A segunda mediação no TRT-4 envolvendo a transição na gestão dos hospitais de Alvorada e Cachoeirinha e a situação dos trabalhadores demitidos aconteceu nesta quinta (4). O SERGS foi representado por sua vice-presidente Denize Cruz, pela secretária-geral Inara Ruas, também na qualidade de vice-presidente do Conselho Estadual de Saúde, e pelo diretor Ismael Miranda da Rosa, acompanhados do advogado Jeverton Lima, da assessoria jurídica.

A mediação foi tensa e longa. O desembargador Alexandre Corrêa da Cruz abriu espaço para as  falas de todos os lados envolvidos – sindicatos dos trabalhadores, assessorias jurídicas, profissionais das instituições, representantes da Fundação Cardiologia e da recuperação judicial, novos gestores contratados, lideranças dos municípios, Conselho Estadual de Saúde, Ministério Público e Governo do Estado.

A Fundação Cardiologia se comprometeu a encerrar o processo de demissões em Alvorada até 9 de abril e em Cachoeirinha até 16 de abril. Com isso, os trabalhadores terão baixa na carteira de trabalho, poderao buscar FGTS disponível e encaminhar seguro-desemprego. Essa etapa _não incluirá_ o pagamento das verbas rescisórias, para as quais se tentará viabilizar apoio do Governo do Estado, via projeto de lei. O governo tem prazo até a próxima mediação para propor uma alternativa.

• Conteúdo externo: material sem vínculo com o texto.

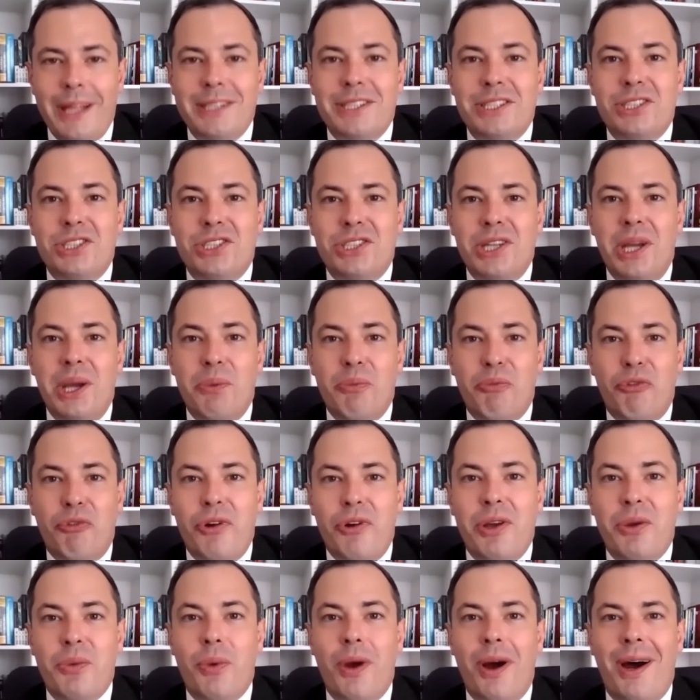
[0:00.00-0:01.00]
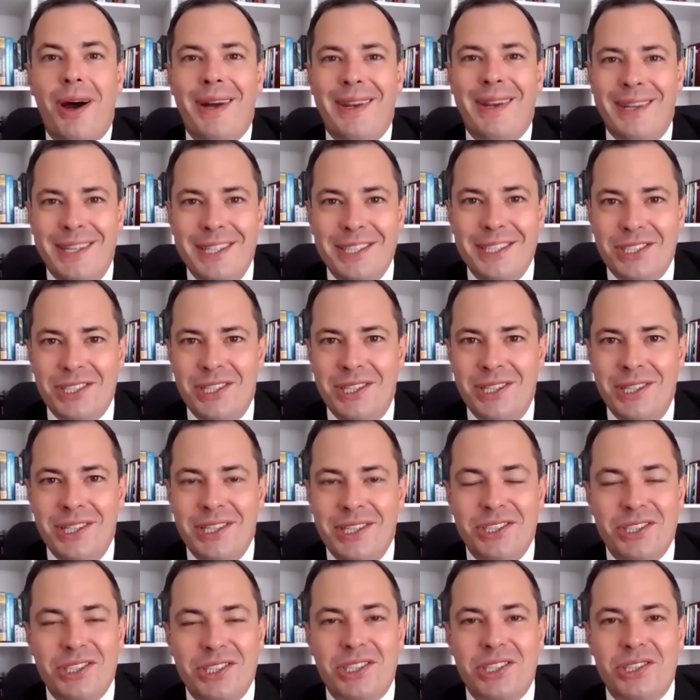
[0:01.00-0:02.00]
that's a shame for Iran, isn't it?
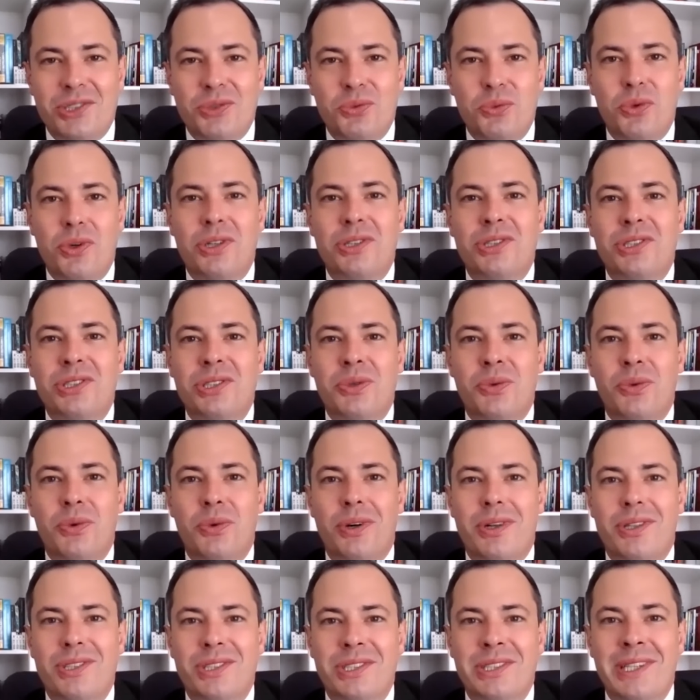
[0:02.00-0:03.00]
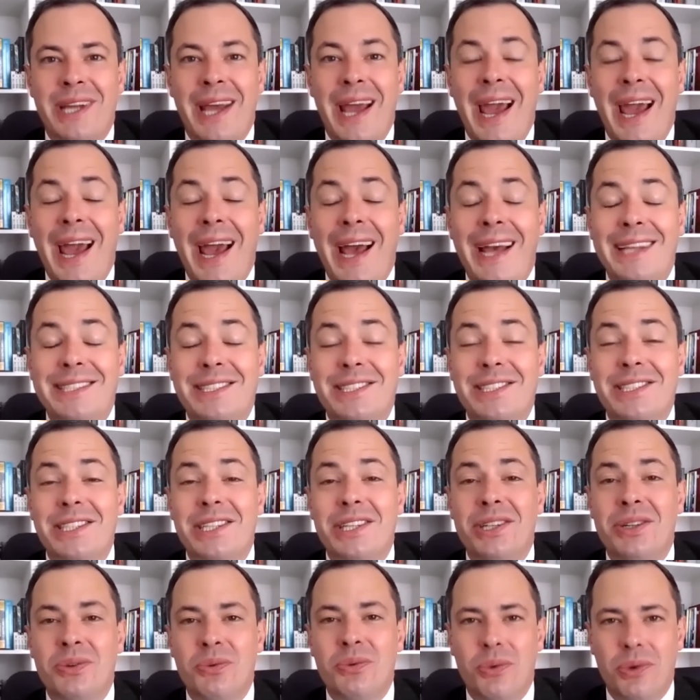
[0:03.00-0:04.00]
It just gets worse and worse as it's
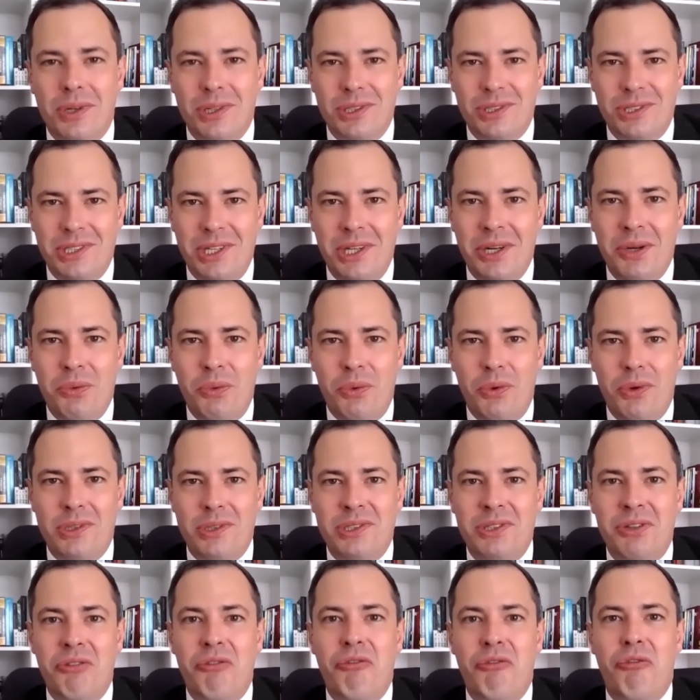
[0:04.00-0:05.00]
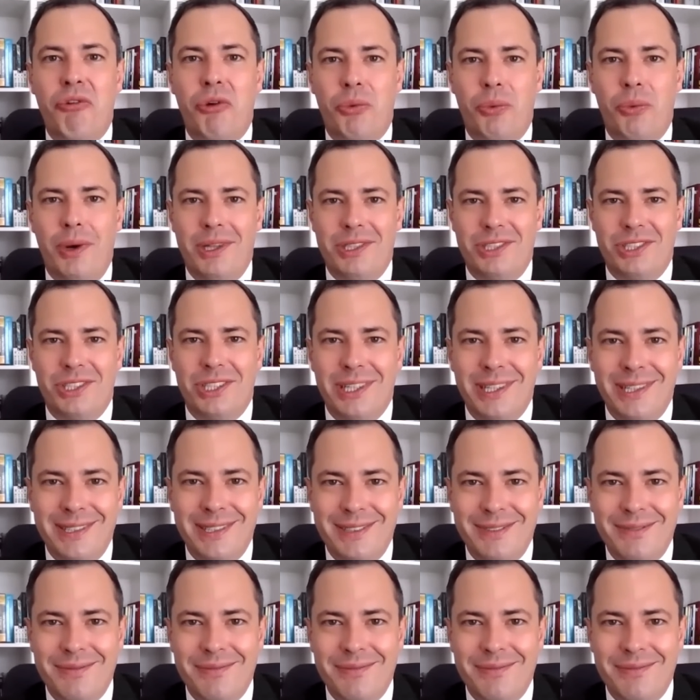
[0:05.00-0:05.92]
getting worse and worse for Russia.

Também ficou acertada uma reunião entre jurídico dos sindicatos e a Associação João Paulo II para estudar possibilidades de aproveitamento dos profissionais demitidos em Alvorada, ainda essa semana. Em Cachoeirinha, será criada uma comissão envolvendo representantes dos sindicatos e o novo gestor (Hospital Ana Nery) para tratar da transição e do possível aproveitamento dos profissionais a partir de 8 de abril, quando assume a nova gestão.

Para Denize Cruz, a principal preocupação do SERGS é com o pagamento das verbas rescisórias dos trabalhadores. Jeverton Lima questionou a falência desse modelo de gestão que leva a um jogo de “empurra-empurra” e deixa os trabalhadores desassistidos.

Inara Ruas defendeu mais uma vez a posição do Conselho Estadual de Saúde de que o governo faça a gestão de seus hospitais próprios e relatou preocupação com o que foi visto na visita ao Hospital de Alvorada, realizada nesta quarta (3). “Falta de controle de infecções, ausência de responsáveis técnicos, jornadas que não seguem a convenção trabalhista. O que foi visto lá nos apavorou”, comentou.

Uma próxima mediação para tratar da situação dos hospitais de Alvorada e Cachoeirinha está marcada para o dia 30 de abril, às 14h. O SERGS estará mantendo enfermeiras(os) demitidos informados sobre o andamento das negociações com os novos gestores.